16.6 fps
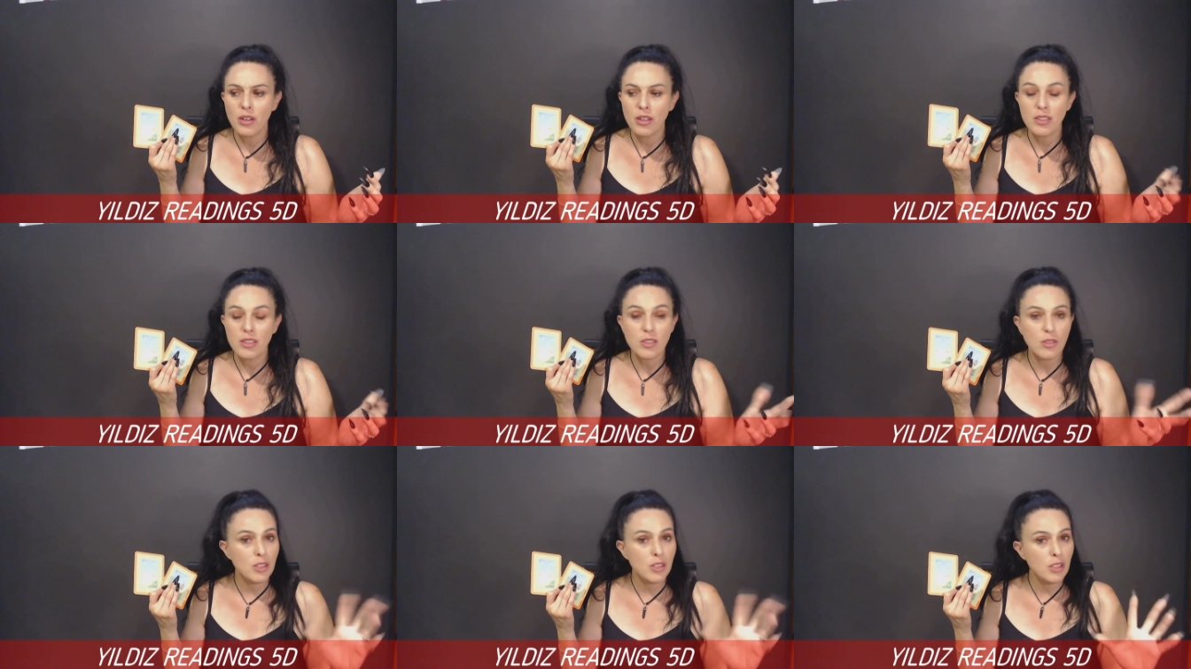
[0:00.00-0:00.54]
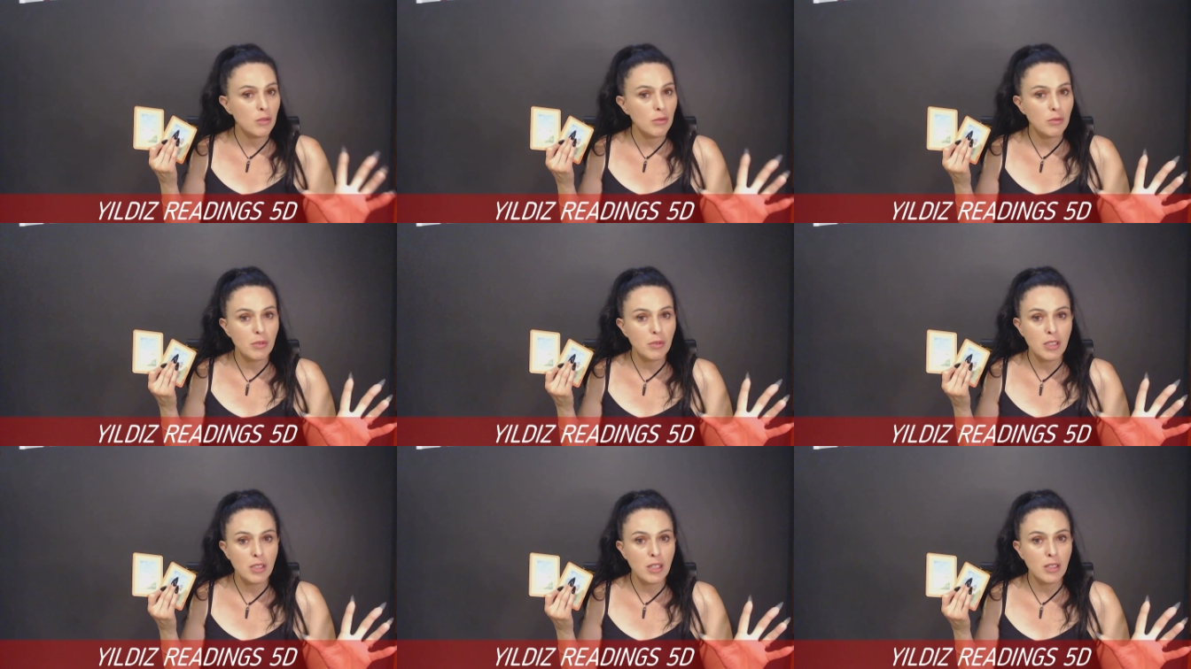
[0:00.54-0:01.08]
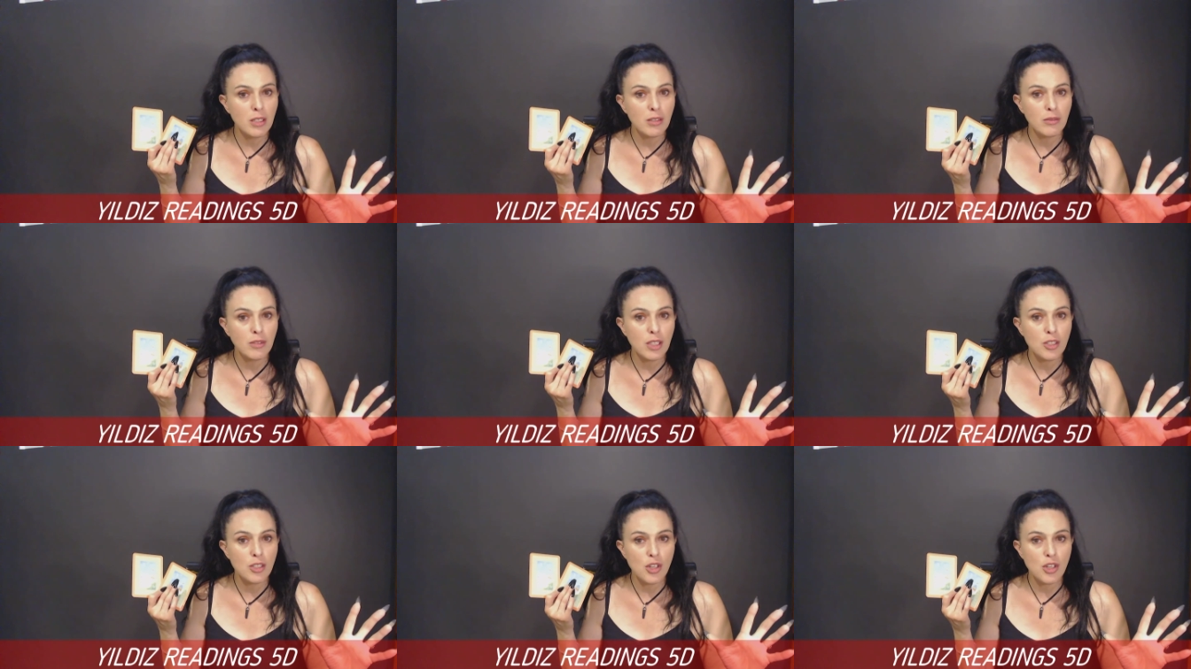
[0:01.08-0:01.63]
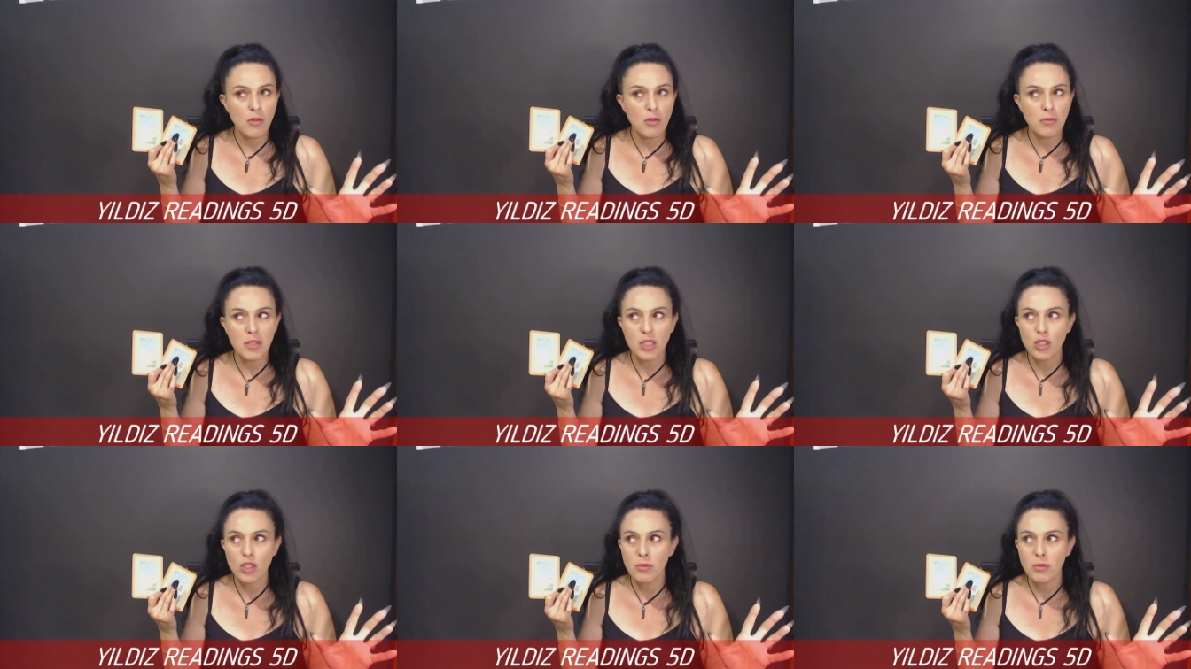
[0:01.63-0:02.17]
It's on the tip of my tongue. They're showing me
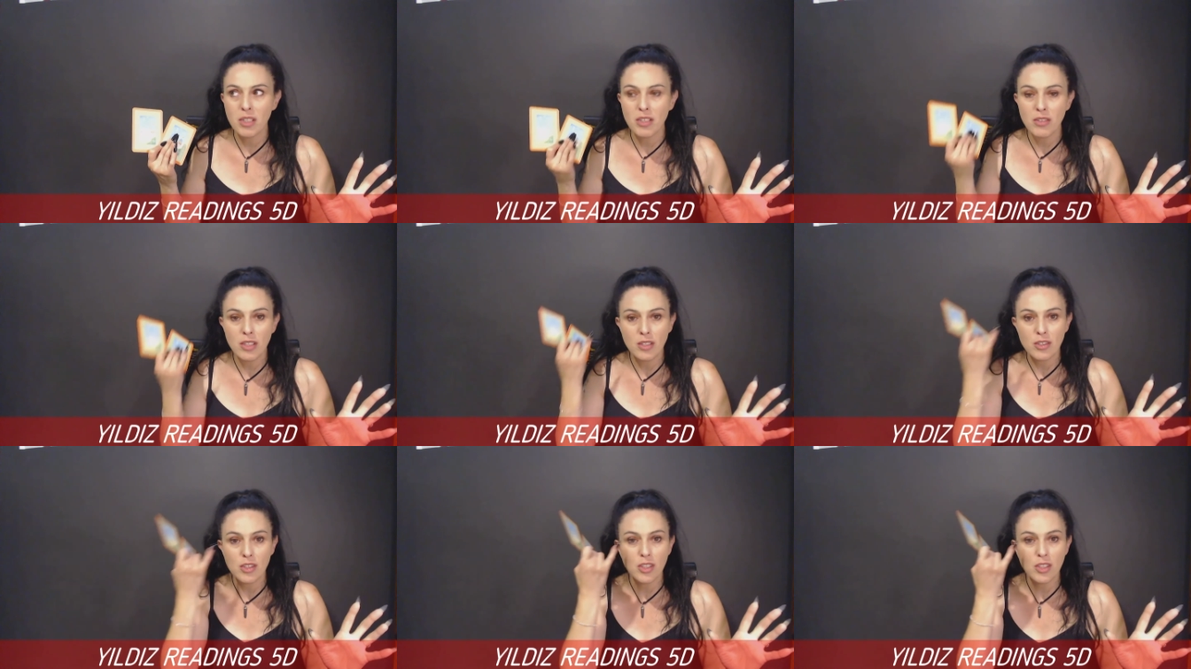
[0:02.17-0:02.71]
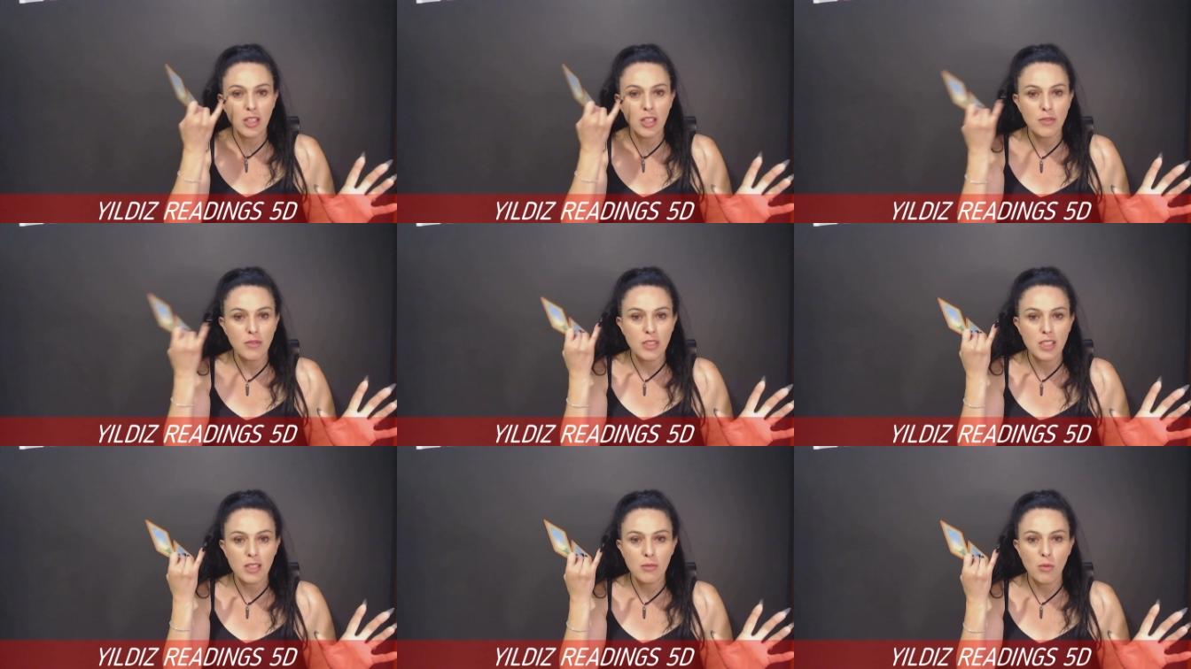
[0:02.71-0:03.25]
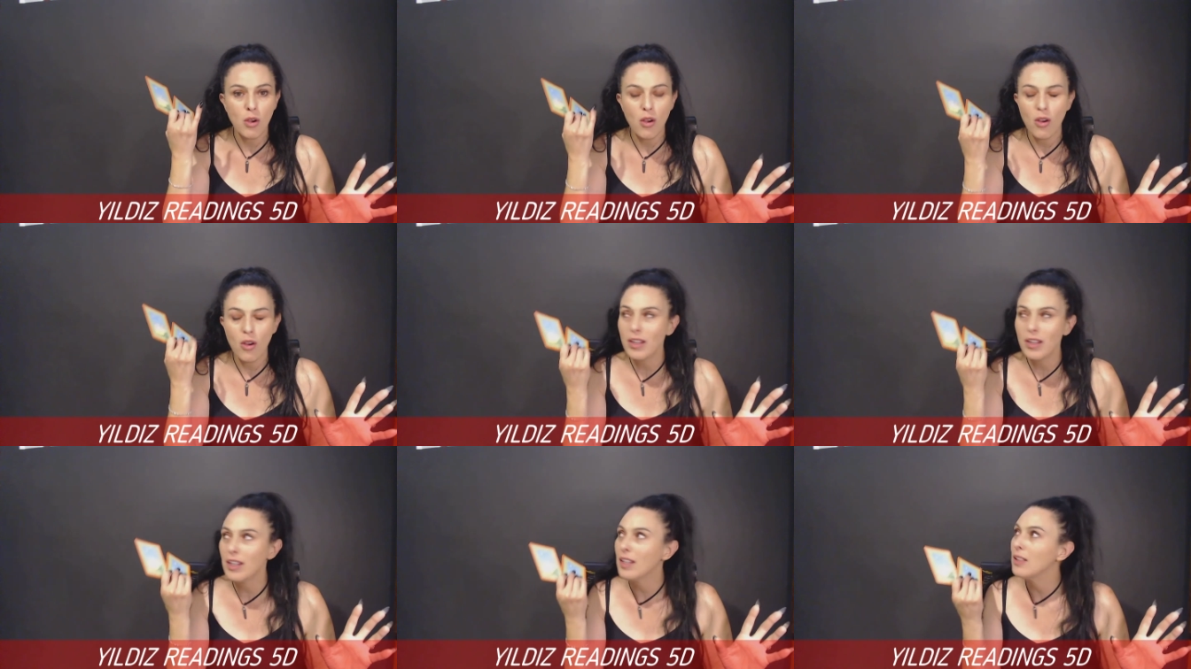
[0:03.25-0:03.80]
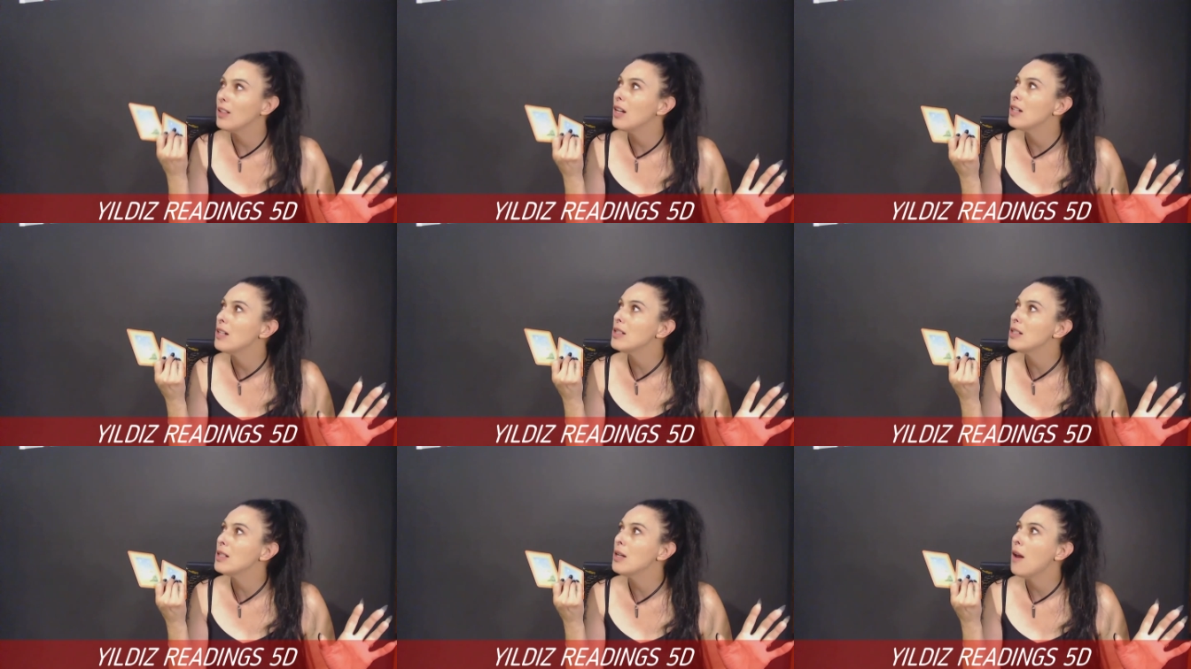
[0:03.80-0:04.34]
too many things. You can even see my eye getting
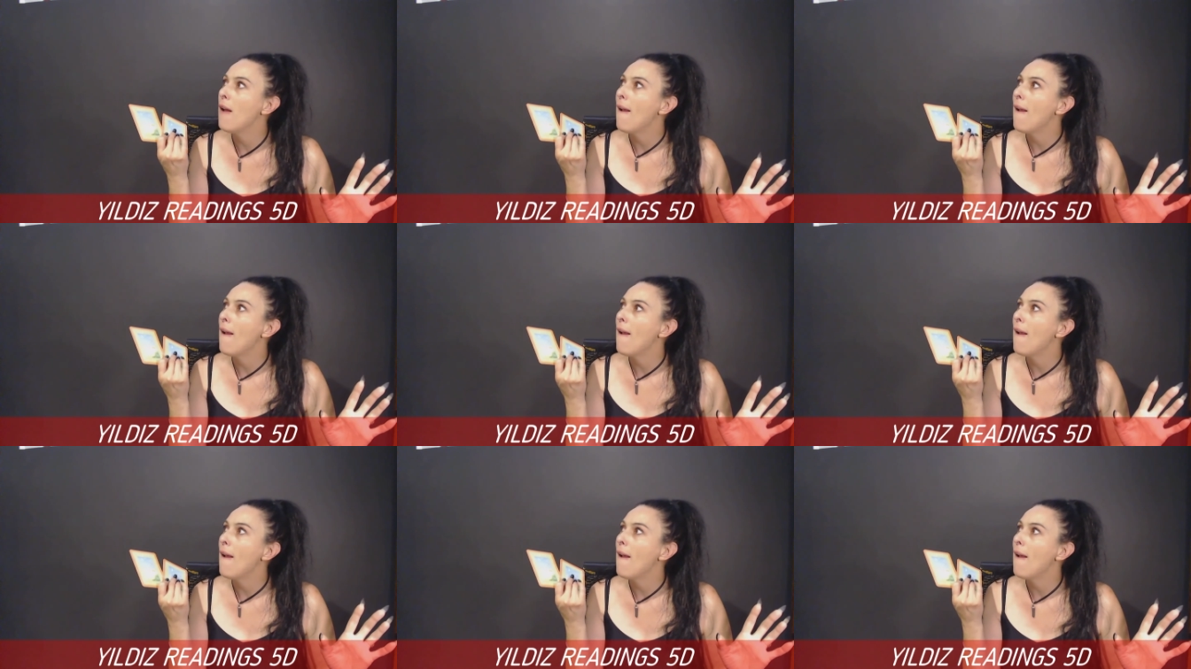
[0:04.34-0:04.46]
lazy.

→ Task statement: Transcribe all of the records above character for character. Exclude the pictures.

→ Reply to the exercise:
16.6 fps
[0:00.00-0:00.54]
[0:00.54-0:01.08]
[0:01.08-0:01.63]
[0:01.63-0:02.17]
It's on the tip of my tongue. They're showing me
[0:02.17-0:02.71]
[0:02.71-0:03.25]
[0:03.25-0:03.80]
[0:03.80-0:04.34]
too many things. You can even see my eye getting
[0:04.34-0:04.46]
lazy.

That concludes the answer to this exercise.